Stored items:
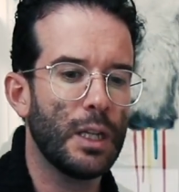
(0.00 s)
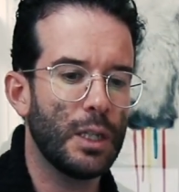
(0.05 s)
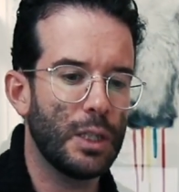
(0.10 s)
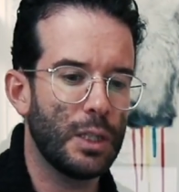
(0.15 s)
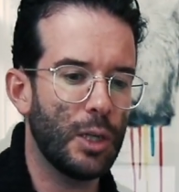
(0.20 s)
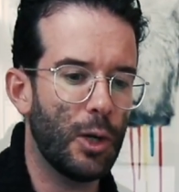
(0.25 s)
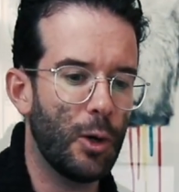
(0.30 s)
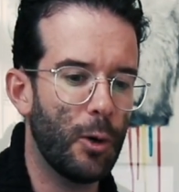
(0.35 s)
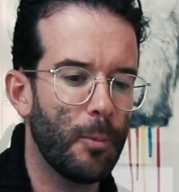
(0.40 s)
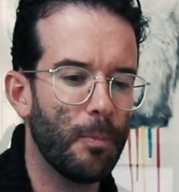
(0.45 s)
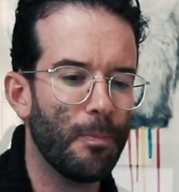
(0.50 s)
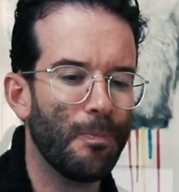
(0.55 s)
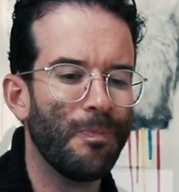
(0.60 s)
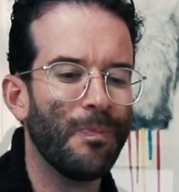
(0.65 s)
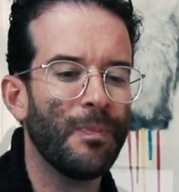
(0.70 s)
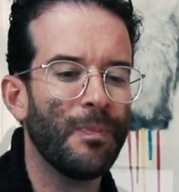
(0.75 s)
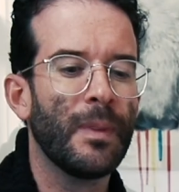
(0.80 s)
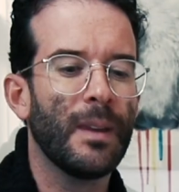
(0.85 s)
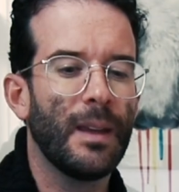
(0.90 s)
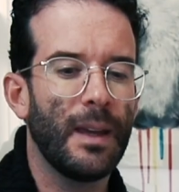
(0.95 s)
So
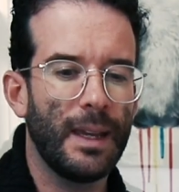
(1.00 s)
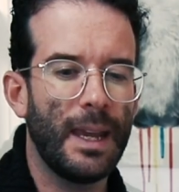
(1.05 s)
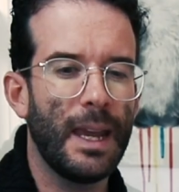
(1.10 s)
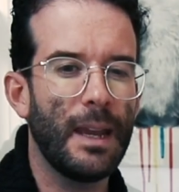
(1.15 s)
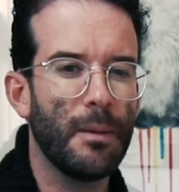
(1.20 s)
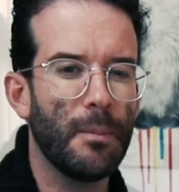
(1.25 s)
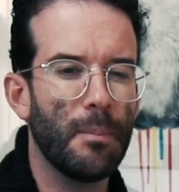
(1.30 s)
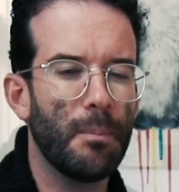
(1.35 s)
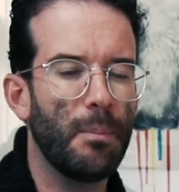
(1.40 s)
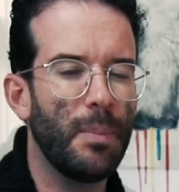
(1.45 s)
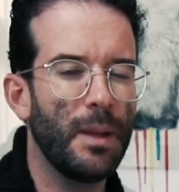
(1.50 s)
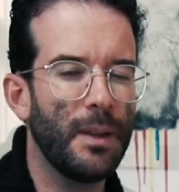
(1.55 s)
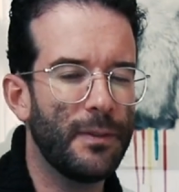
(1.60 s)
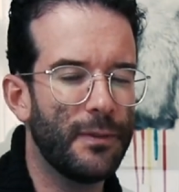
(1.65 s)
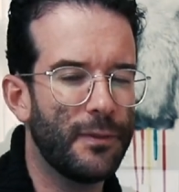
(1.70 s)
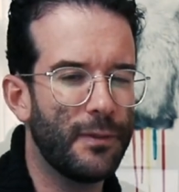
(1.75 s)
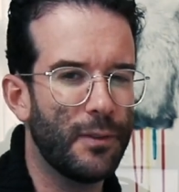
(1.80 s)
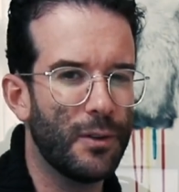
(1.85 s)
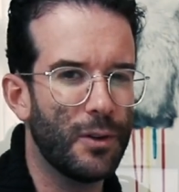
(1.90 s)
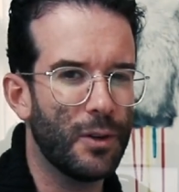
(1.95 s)
again,
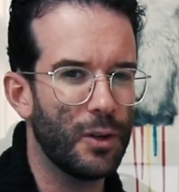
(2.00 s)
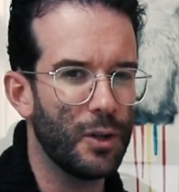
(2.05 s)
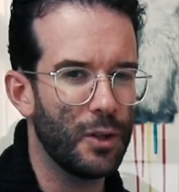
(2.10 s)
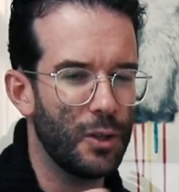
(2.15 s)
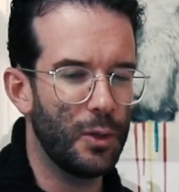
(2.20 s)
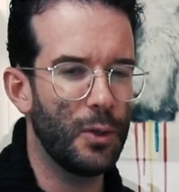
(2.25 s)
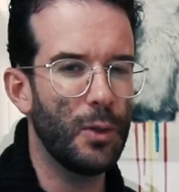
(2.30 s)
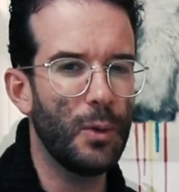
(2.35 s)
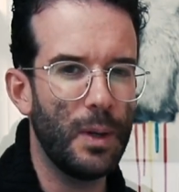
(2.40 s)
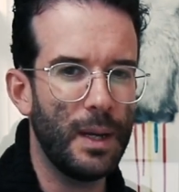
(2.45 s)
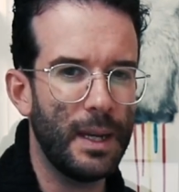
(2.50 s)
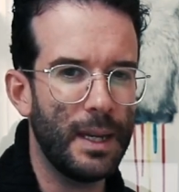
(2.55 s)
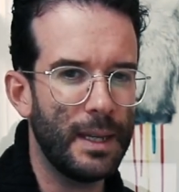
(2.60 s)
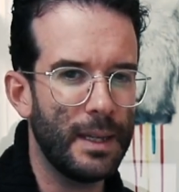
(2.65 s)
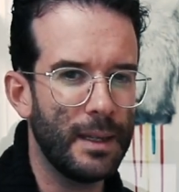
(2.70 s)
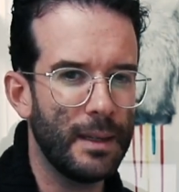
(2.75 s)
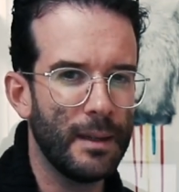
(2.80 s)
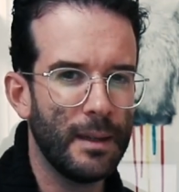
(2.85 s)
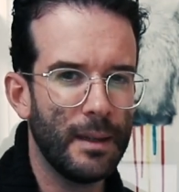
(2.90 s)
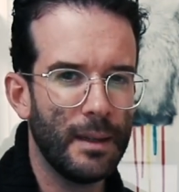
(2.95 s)
before
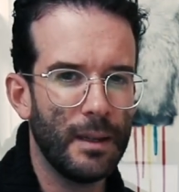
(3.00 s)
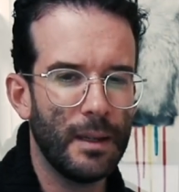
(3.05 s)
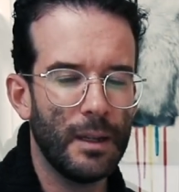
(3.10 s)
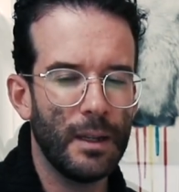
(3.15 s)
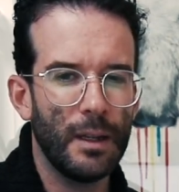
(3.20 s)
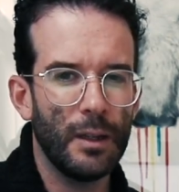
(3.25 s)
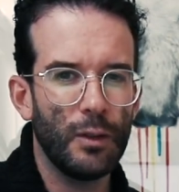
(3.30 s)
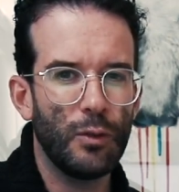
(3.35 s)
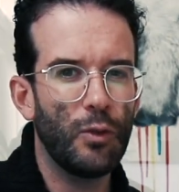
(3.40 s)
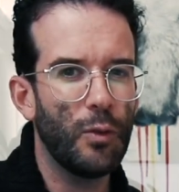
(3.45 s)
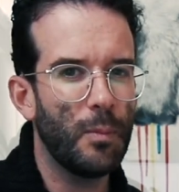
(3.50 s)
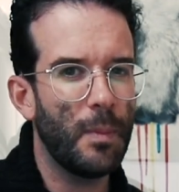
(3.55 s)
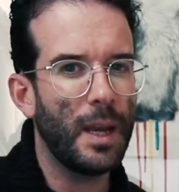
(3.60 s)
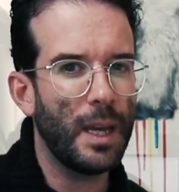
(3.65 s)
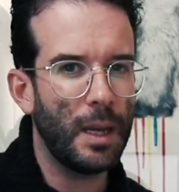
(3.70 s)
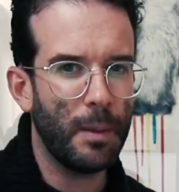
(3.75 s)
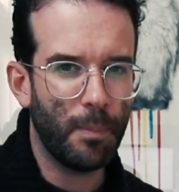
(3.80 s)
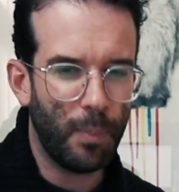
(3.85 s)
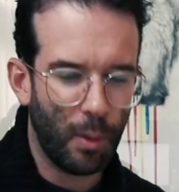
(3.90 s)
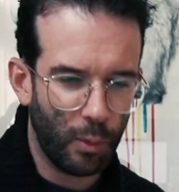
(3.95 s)
doing too
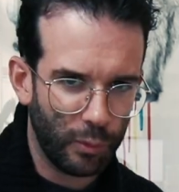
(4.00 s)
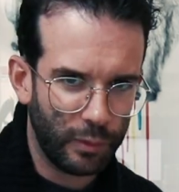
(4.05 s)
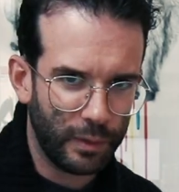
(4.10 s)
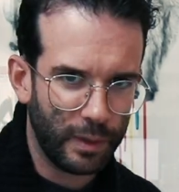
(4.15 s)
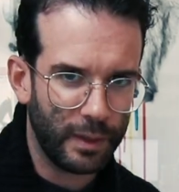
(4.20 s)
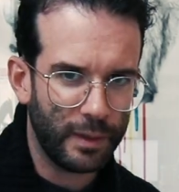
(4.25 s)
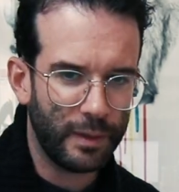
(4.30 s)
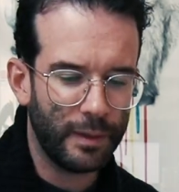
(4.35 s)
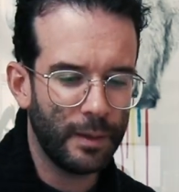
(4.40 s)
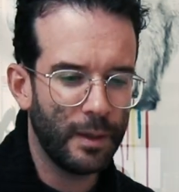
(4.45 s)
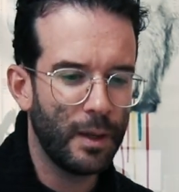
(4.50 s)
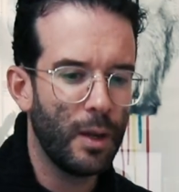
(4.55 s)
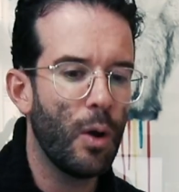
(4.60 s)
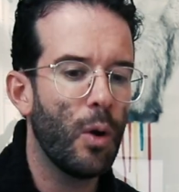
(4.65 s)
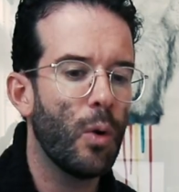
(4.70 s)
many poses,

### What the task asks:
Your copy of the entries must be exact and must contain no pictures.

### Task response:
(0.00 s)
(0.05 s)
(0.10 s)
(0.15 s)
(0.20 s)
(0.25 s)
(0.30 s)
(0.35 s)
(0.40 s)
(0.45 s)
(0.50 s)
(0.55 s)
(0.60 s)
(0.65 s)
(0.70 s)
(0.75 s)
(0.80 s)
(0.85 s)
(0.90 s)
(0.95 s)
So
(1.00 s)
(1.05 s)
(1.10 s)
(1.15 s)
(1.20 s)
(1.25 s)
(1.30 s)
(1.35 s)
(1.40 s)
(1.45 s)
(1.50 s)
(1.55 s)
(1.60 s)
(1.65 s)
(1.70 s)
(1.75 s)
(1.80 s)
(1.85 s)
(1.90 s)
(1.95 s)
again,
(2.00 s)
(2.05 s)
(2.10 s)
(2.15 s)
(2.20 s)
(2.25 s)
(2.30 s)
(2.35 s)
(2.40 s)
(2.45 s)
(2.50 s)
(2.55 s)
(2.60 s)
(2.65 s)
(2.70 s)
(2.75 s)
(2.80 s)
(2.85 s)
(2.90 s)
(2.95 s)
before
(3.00 s)
(3.05 s)
(3.10 s)
(3.15 s)
(3.20 s)
(3.25 s)
(3.30 s)
(3.35 s)
(3.40 s)
(3.45 s)
(3.50 s)
(3.55 s)
(3.60 s)
(3.65 s)
(3.70 s)
(3.75 s)
(3.80 s)
(3.85 s)
(3.90 s)
(3.95 s)
doing too
(4.00 s)
(4.05 s)
(4.10 s)
(4.15 s)
(4.20 s)
(4.25 s)
(4.30 s)
(4.35 s)
(4.40 s)
(4.45 s)
(4.50 s)
(4.55 s)
(4.60 s)
(4.65 s)
(4.70 s)
many poses,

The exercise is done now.